Bob blinked. "He talked to DigiTart?"

"Curious, I admit. And unlikely to be accidental. Now go and pack, Bob. You can get some sleep on the way."

Once Bob had left, Calder made a few notes on his tablet – war started... Bob a bit wobbly.... not a good time... Bob looking for love... needs to concentrate on the bloody war...

"Madame, give him only the transcripts of the conversations between Clare and Phil – no audio or video. Change her name. Bob has no idea of subtlety. He would say the wrong thing at the wrong moment."

"Confirmed."

"And action on Bob Critchley. Find him a woman. Get my sister to attend to it – provided she doesn’t volunteer herself. I know what she’s like. Tell her to find him a real, live girl and pay her enough to do as she’s told and keep her mouth shut. It shouldn’t be too difficult to find one who will suit Bob. Try to have her ready when he gets back."

"Is that wise? My analysis routines are not sufficient to predict outcomes for that scenario. The DigiTart analysis engines can not generate anything conclusive."

Calder snorted. "If the girl doesn’t work out, we can always change her, or get rid of her. Hell, perhaps we need to get several. I need Bob focussed on the war, so just make it easy for him. Let my sister sort it out. For all I know, half the DigiTart operators might be amenable."

"Existing analysis indicates DigiTart operators were chosen for their tendency to avoid personal physical relationships. They are categorised into those with emotional difficulties and those choosing to devote themselves to a career or life goal. Their recent professional activities are not a good indication of their… suitability."

"Fine. Emily will have no trouble finding girls who will do anything – and do it well enough – for a roof over their heads and regular meals. Now, which category does Clare fall into? Life goal oriented?"

"Confirmed."

"Capable of satisfying Bob’s every need?"

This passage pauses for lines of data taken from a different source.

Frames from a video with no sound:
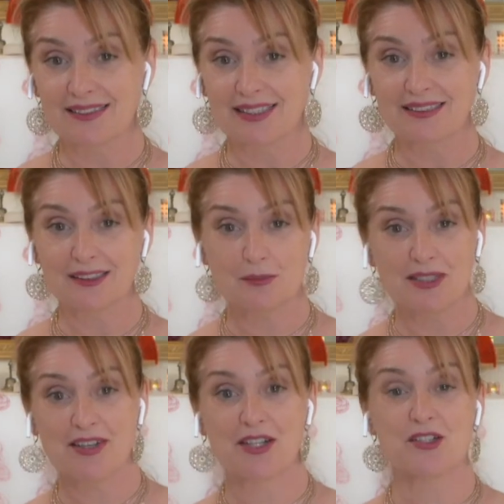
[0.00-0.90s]
a little bit
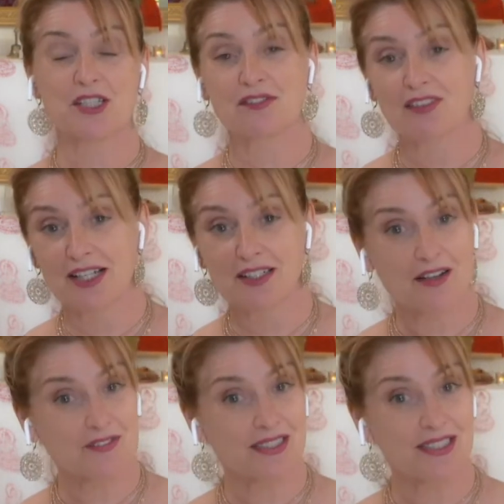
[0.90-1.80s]
of energy flying
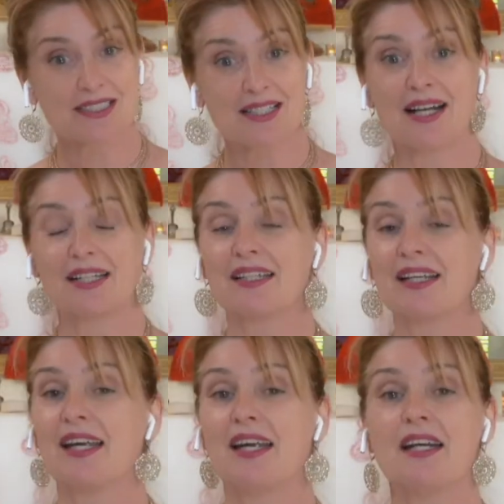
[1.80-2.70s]
off to the side.
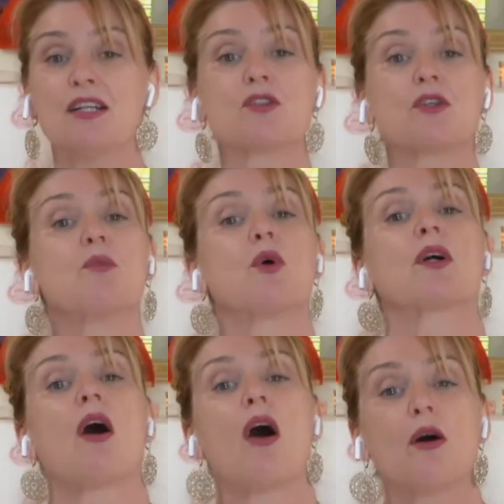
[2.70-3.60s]
So the more
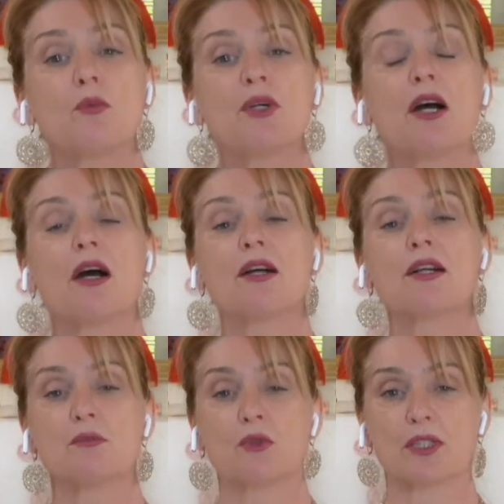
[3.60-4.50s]
calm we are,
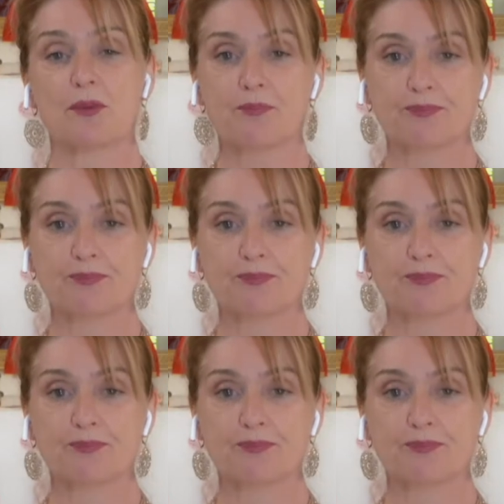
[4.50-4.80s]
the more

"That question exceeds my current capabilities, Calder. My best estimation based on Clare Farral’s record is that she has knowledge significantly outside Bob’s needs. Her reaction regarding intimacy with Bob would be hostile."

"Perfect. Send her with Bob. A bit of inter-personal friction to bring out the best in them both. Smooth her off. Buff him up. You know..."

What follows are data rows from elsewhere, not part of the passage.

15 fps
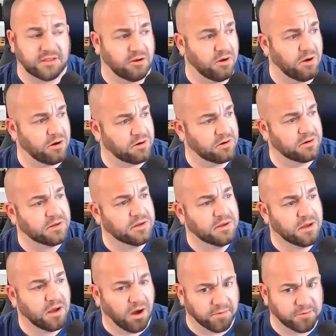There are
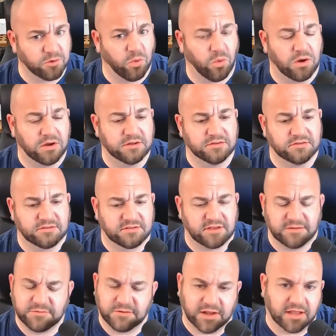other ones,
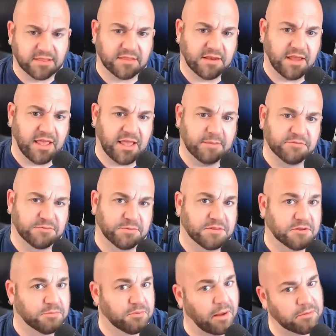I forget the names, but
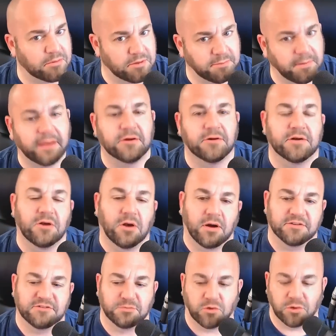they're probably better and
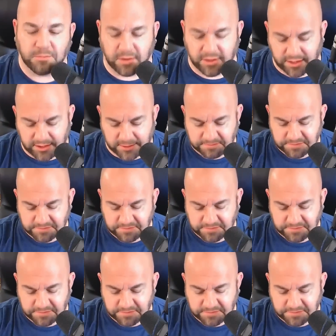cost more money.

"That is currently beyond my comprehension set."

"Never mind. Call her an Executive Assistant. What better way to introduce her to Phil? Let him try to figure out what it means. Stick with Emily finding Bob a suitable companion."

"We have not yet arranged the online accident with the rep," Madame warned. "Analysis indicated a minimum period to allow Phil to become comfortable with Clare Farral before revealing her real appearance."

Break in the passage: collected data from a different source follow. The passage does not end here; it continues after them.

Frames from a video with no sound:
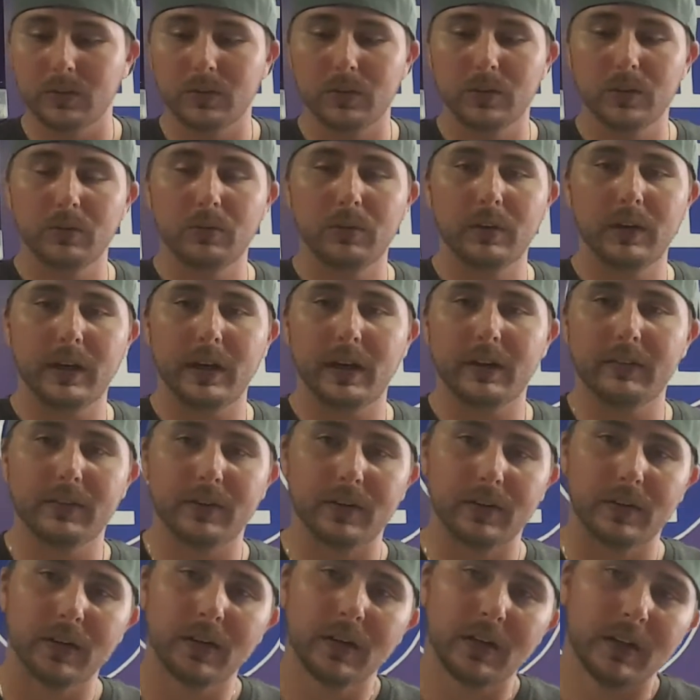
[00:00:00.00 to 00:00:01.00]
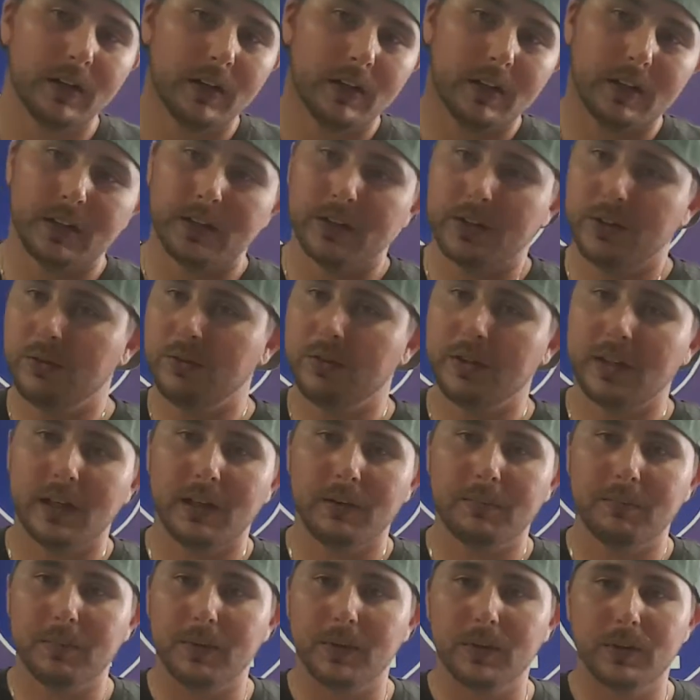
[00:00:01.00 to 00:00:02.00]
or whatever you
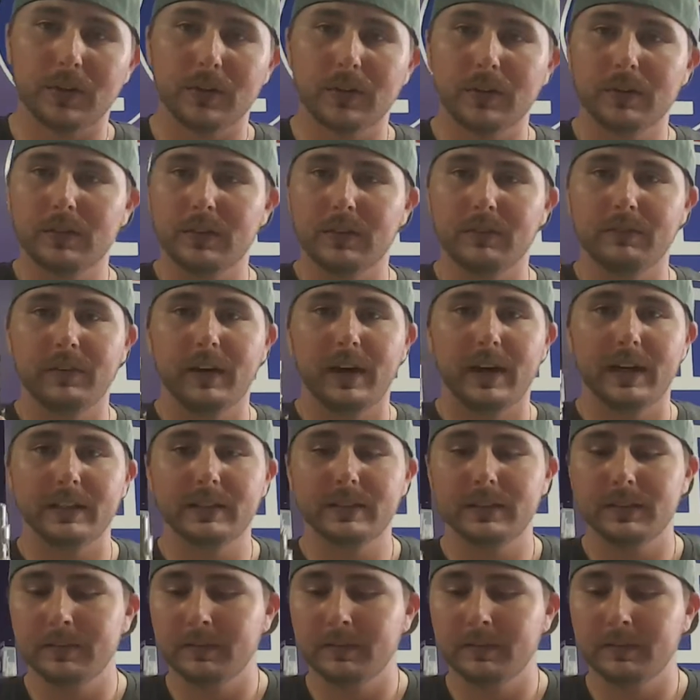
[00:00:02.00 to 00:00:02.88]
keep your device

"It doesn’t matter. This cyber-spat brings our timetable forwards. Phil already knows her name. He’s a bright lad, he’ll work it out. I think it might be better this way. Can she drive?"

"Certified for personal transports, MPV and a range of construction rated vehicles. Part of the proficiency requirements for the Mars project."

"Excellent. Supply a vehicle. And… arrange a pair of rooms – not the Coriolis hospitality suites. Put them in the King’s Arms."

"The level of convenience will not suit Bob Critchley," Madame warned.

"He wants to see the world again. And I want him… reasonably distant from Coriolis."

Madame broached a delicate subject, pushing the algorithms to the limit. "Tentative analysis suggests that we should procure female companionship for you, Calder."

"No," he told the machine bluntly. Yet again. "More important things to do."

"No permanent relationship was proposed."

Calder snorted. "No. Too easy to get distracted."

Madame extended its analysis as far as it could but was not yet equipped for the task.

“I have scheduled this topic for review at a later date.”

“Fine.” Again. “Later.” Calder made another note – AI training is a pain.